*** LISTED ENTRIES ***

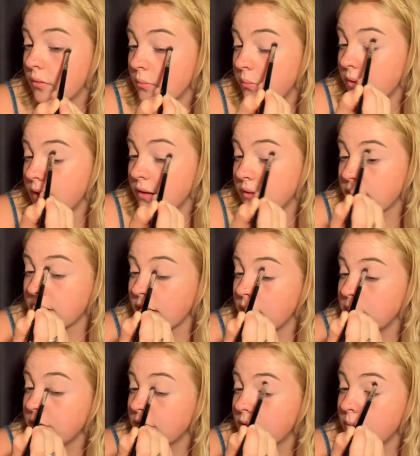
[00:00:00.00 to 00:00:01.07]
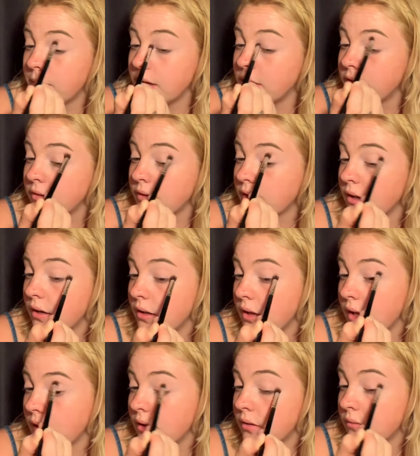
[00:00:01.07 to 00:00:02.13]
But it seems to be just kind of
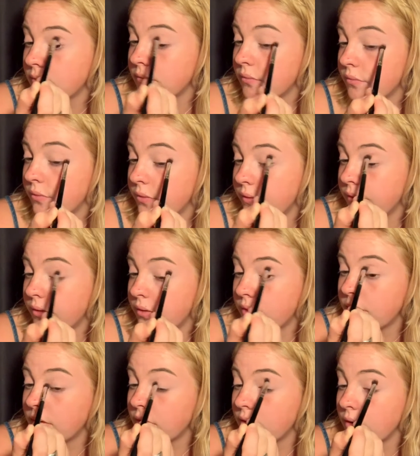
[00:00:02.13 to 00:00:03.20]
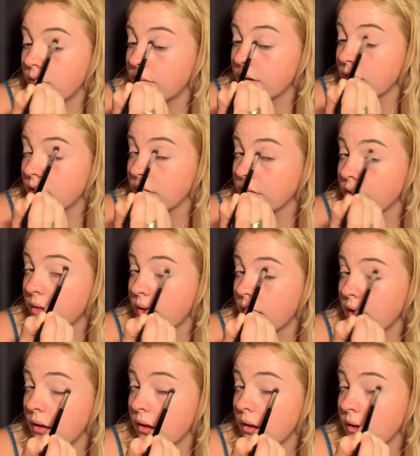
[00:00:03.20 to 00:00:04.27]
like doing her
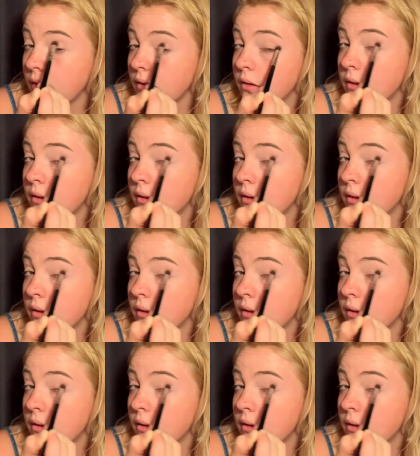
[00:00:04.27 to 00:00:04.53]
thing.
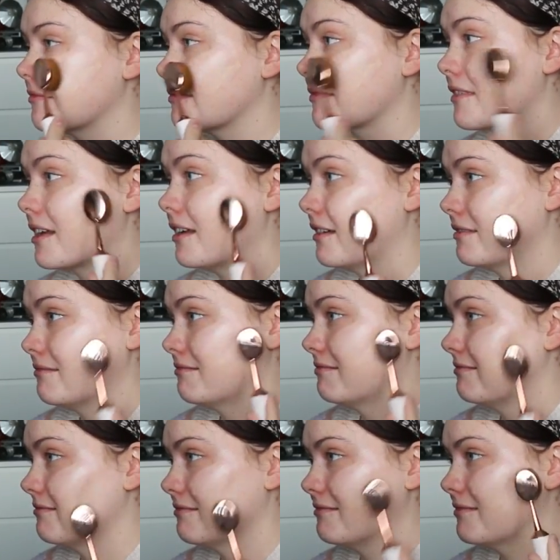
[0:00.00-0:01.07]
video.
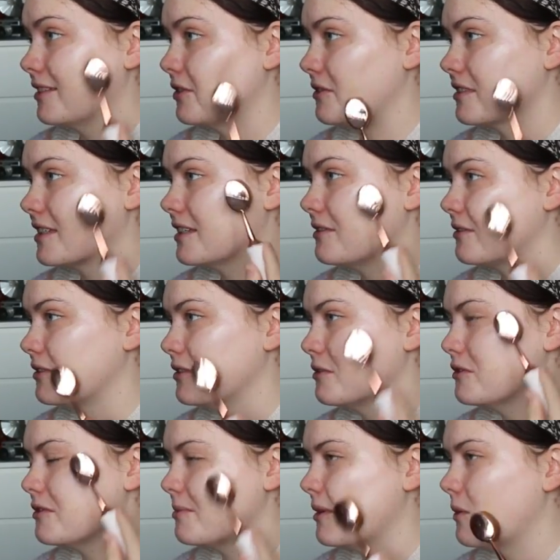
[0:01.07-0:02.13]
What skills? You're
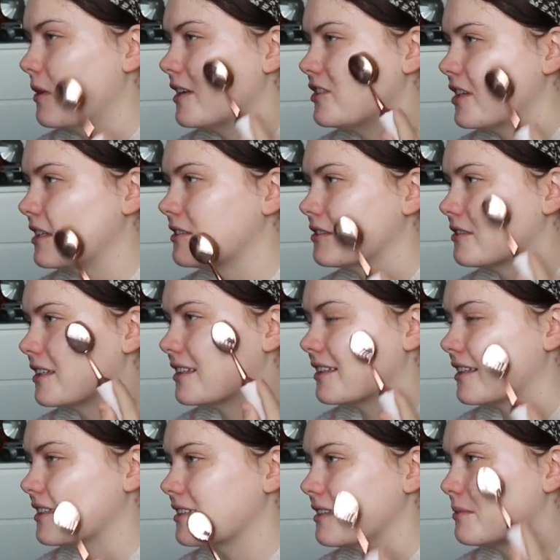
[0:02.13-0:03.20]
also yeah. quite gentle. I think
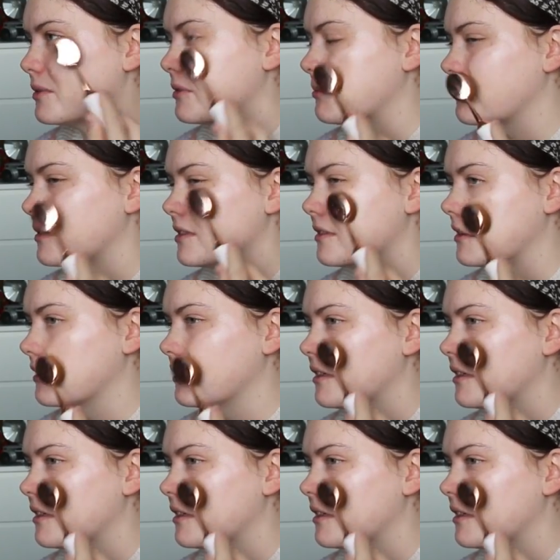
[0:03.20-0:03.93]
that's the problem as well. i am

***

> [WHAT THE EXERCISE ASKS]:
What you hand back should match the listing exactly, except that no pictures appear.

> [EXERCISE RESULT]:
[00:00:00.00 to 00:00:01.07]
[00:00:01.07 to 00:00:02.13]
But it seems to be just kind of
[00:00:02.13 to 00:00:03.20]
[00:00:03.20 to 00:00:04.27]
like doing her
[00:00:04.27 to 00:00:04.53]
thing.
[0:00.00-0:01.07]
video.
[0:01.07-0:02.13]
What skills? You're
[0:02.13-0:03.20]
also yeah. quite gentle. I think
[0:03.20-0:03.93]
that's the problem as well. i am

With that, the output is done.